__What is expected__
The required answer is an exact copy of the lines from the one containing "(0.25 s to 0.50 s)" to the end of the listing, both included, without any pictures.

::::

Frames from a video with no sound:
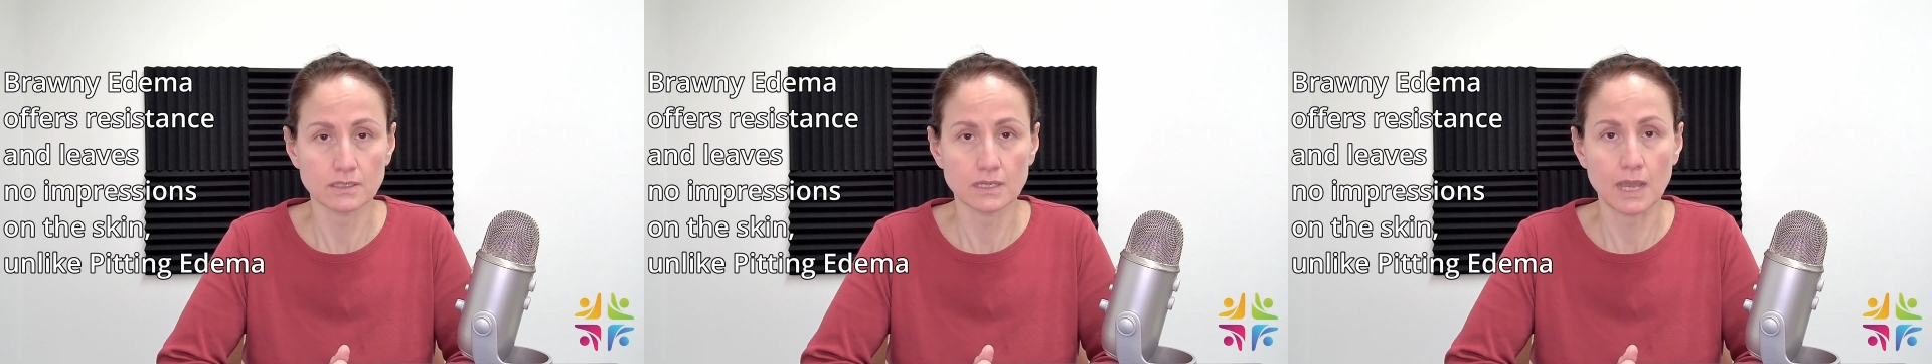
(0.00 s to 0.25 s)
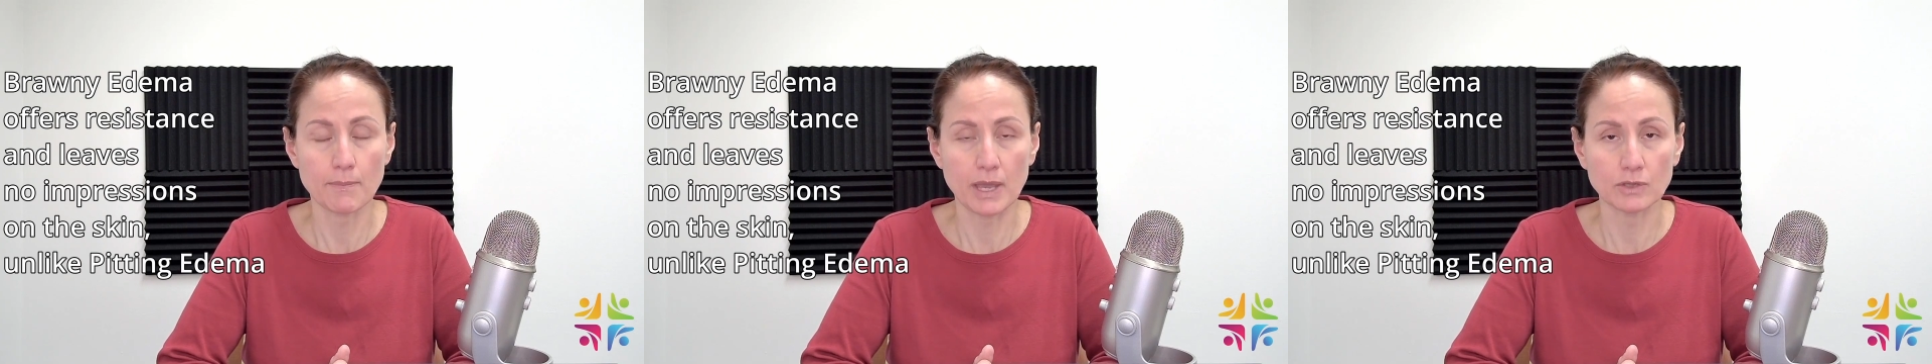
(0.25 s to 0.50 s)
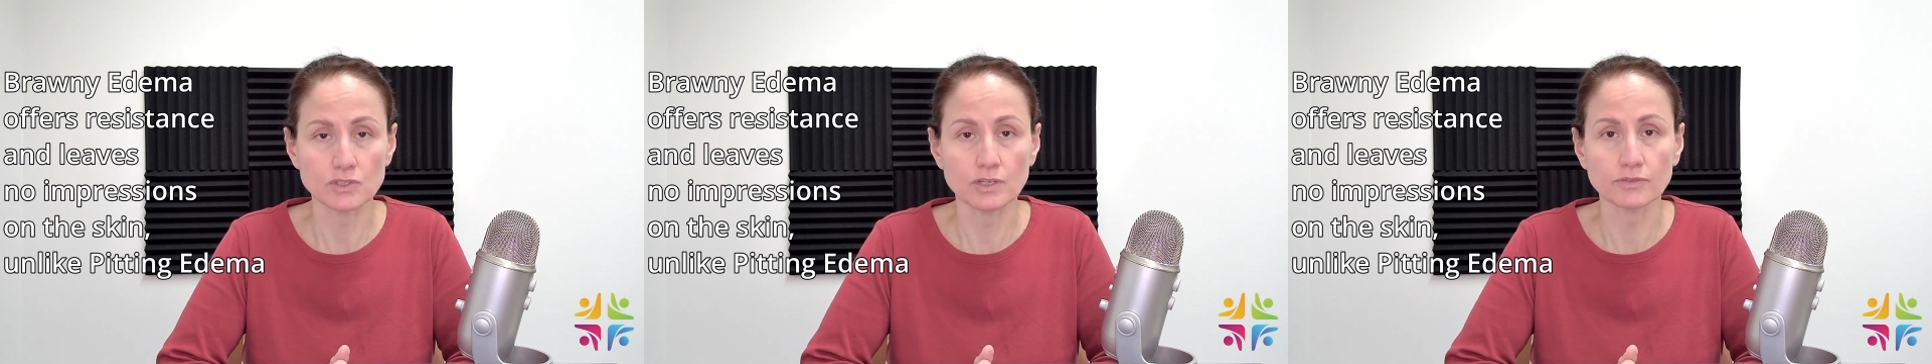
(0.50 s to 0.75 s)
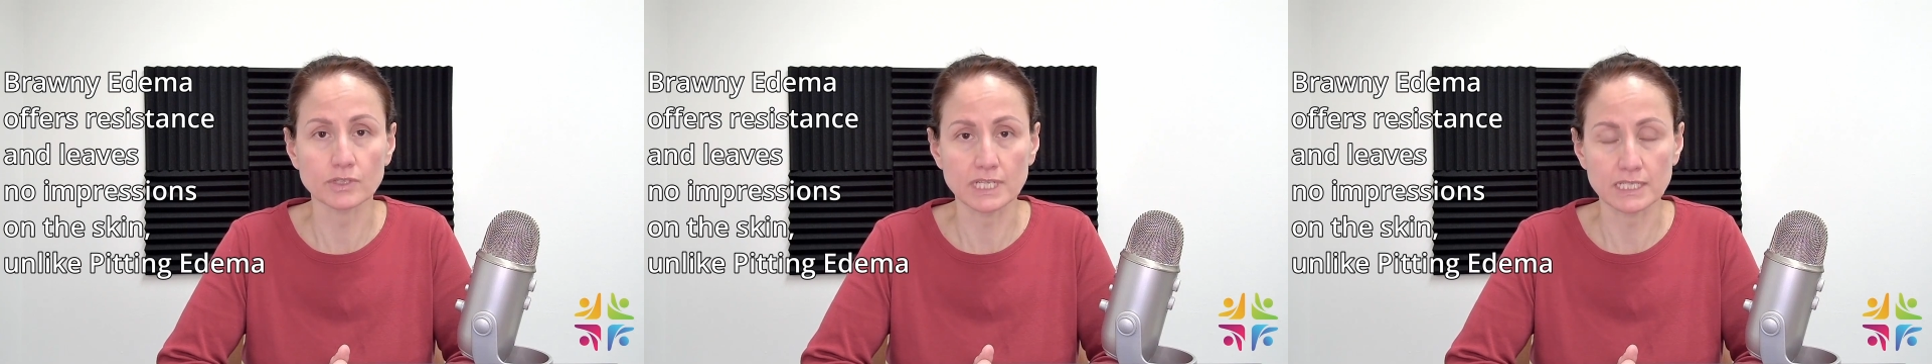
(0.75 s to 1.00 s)
amount
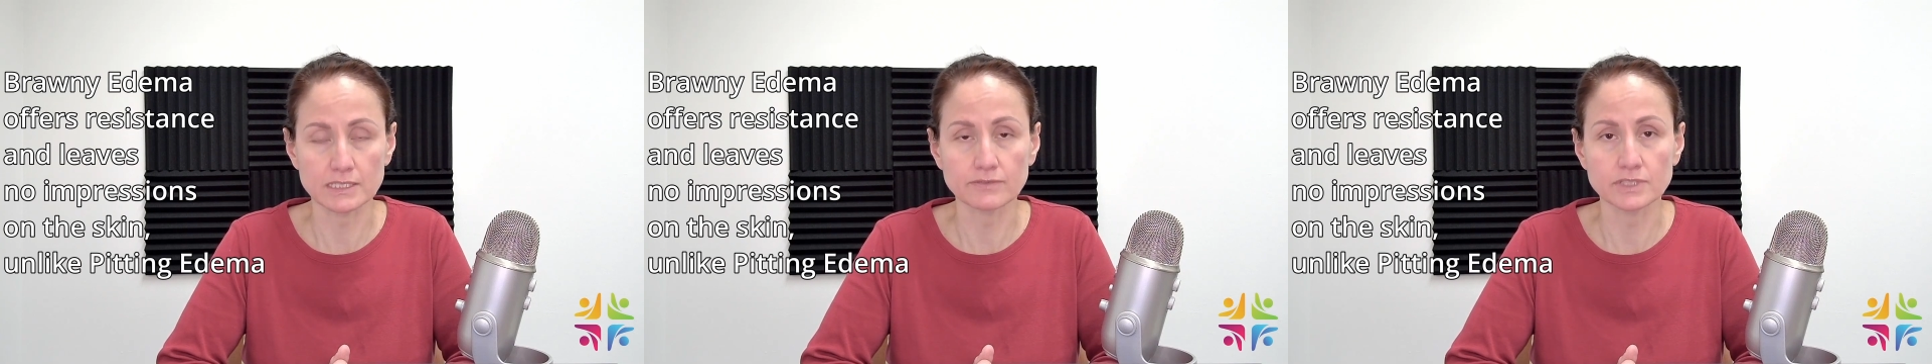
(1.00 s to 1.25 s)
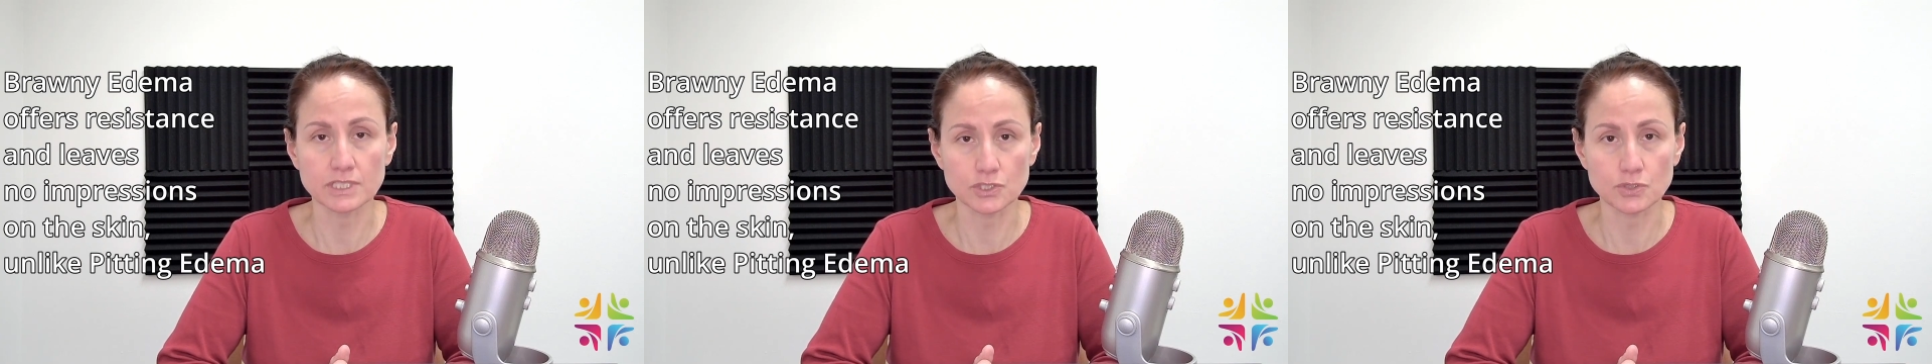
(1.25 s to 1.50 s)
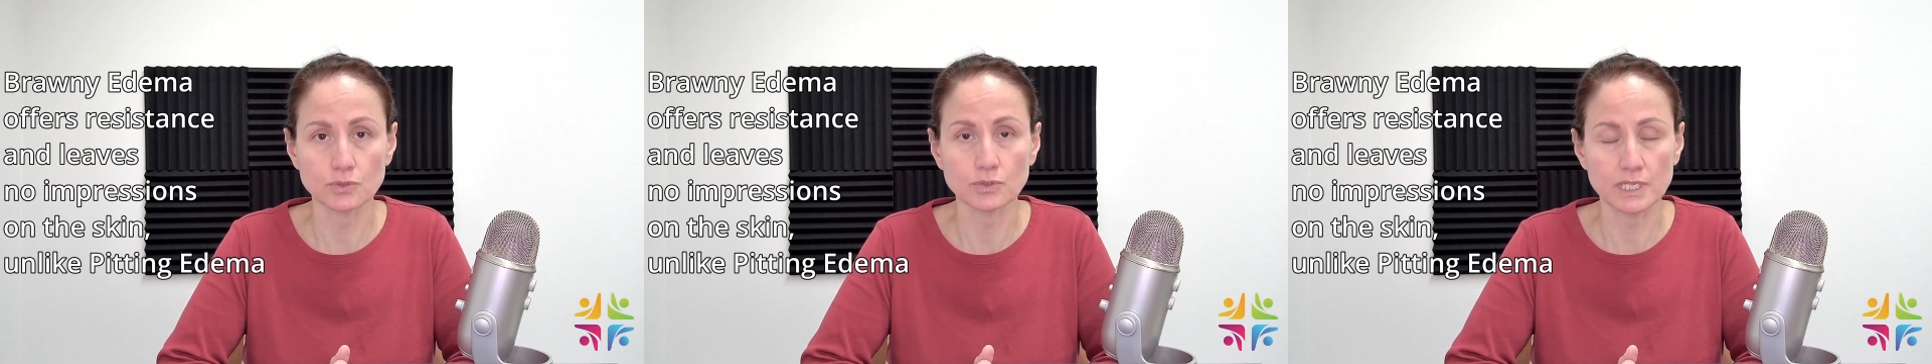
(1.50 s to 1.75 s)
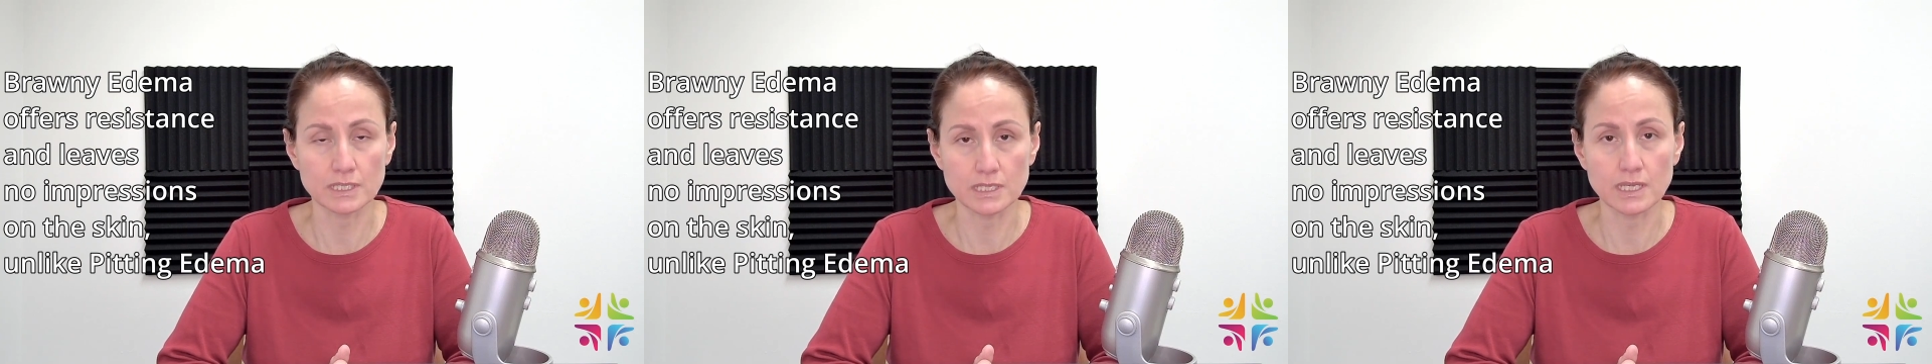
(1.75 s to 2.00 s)
of connective tissue
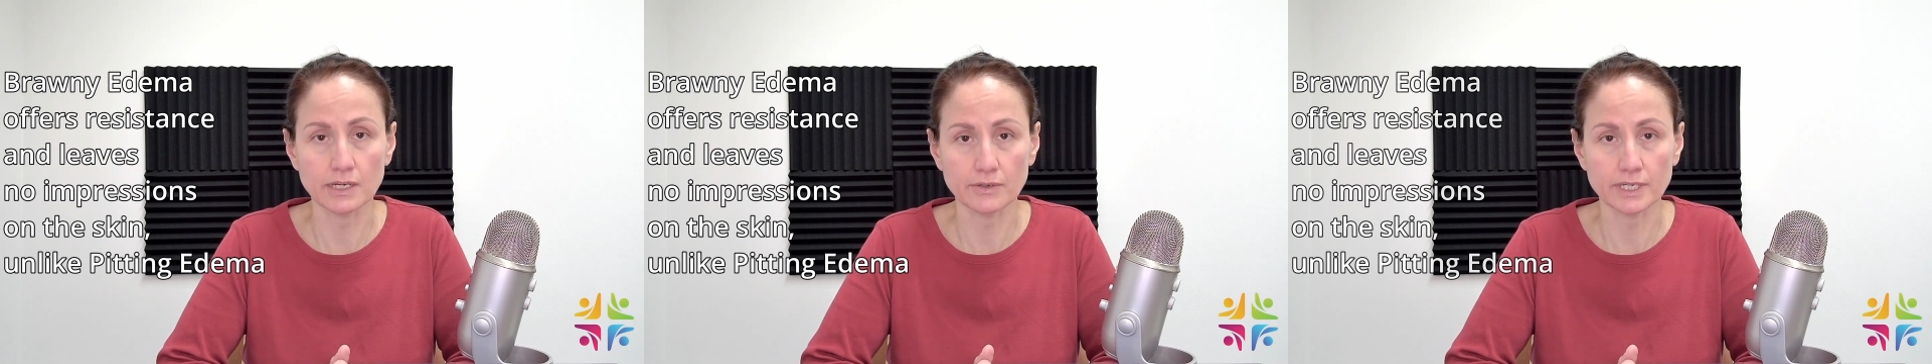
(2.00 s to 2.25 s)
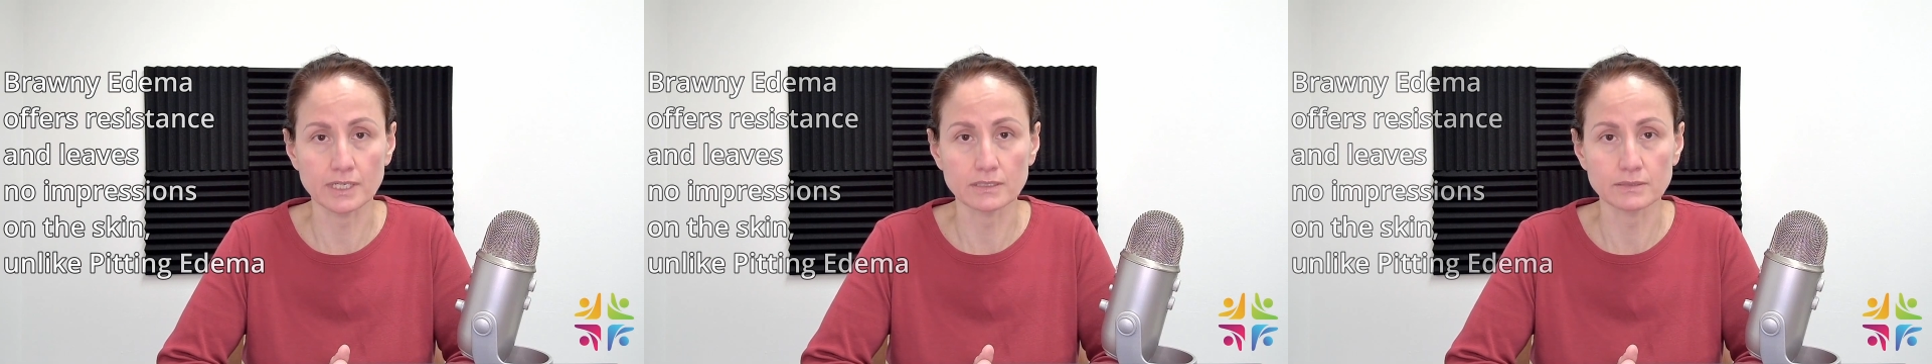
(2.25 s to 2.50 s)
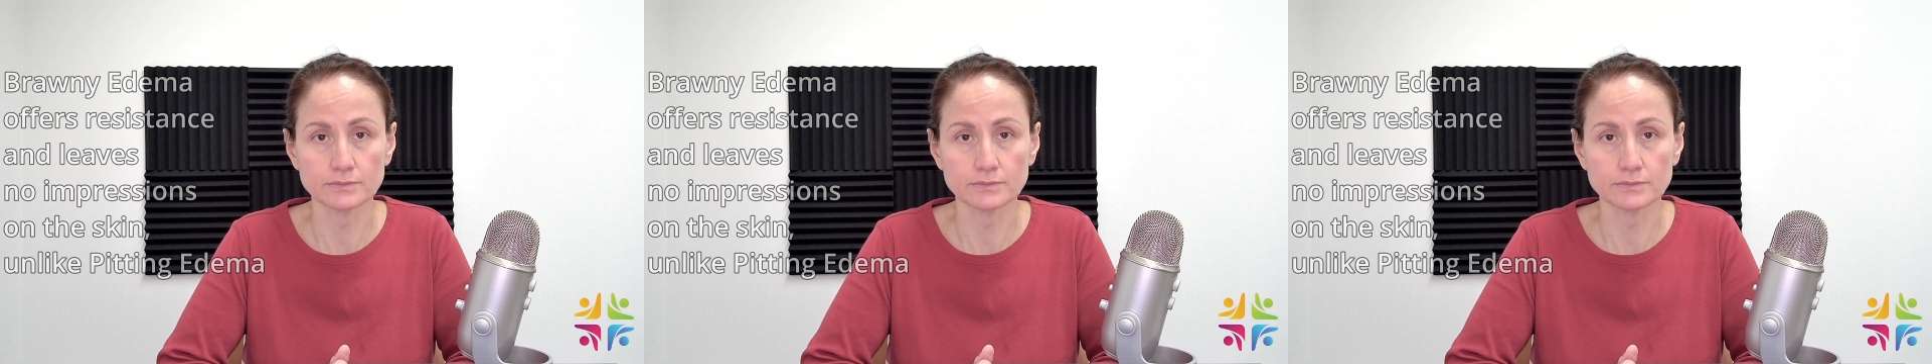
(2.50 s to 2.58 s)
in the area.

::::

__Task response__
(0.25 s to 0.50 s)
(0.50 s to 0.75 s)
(0.75 s to 1.00 s)
amount
(1.00 s to 1.25 s)
(1.25 s to 1.50 s)
(1.50 s to 1.75 s)
(1.75 s to 2.00 s)
of connective tissue
(2.00 s to 2.25 s)
(2.25 s to 2.50 s)
(2.50 s to 2.58 s)
in the area.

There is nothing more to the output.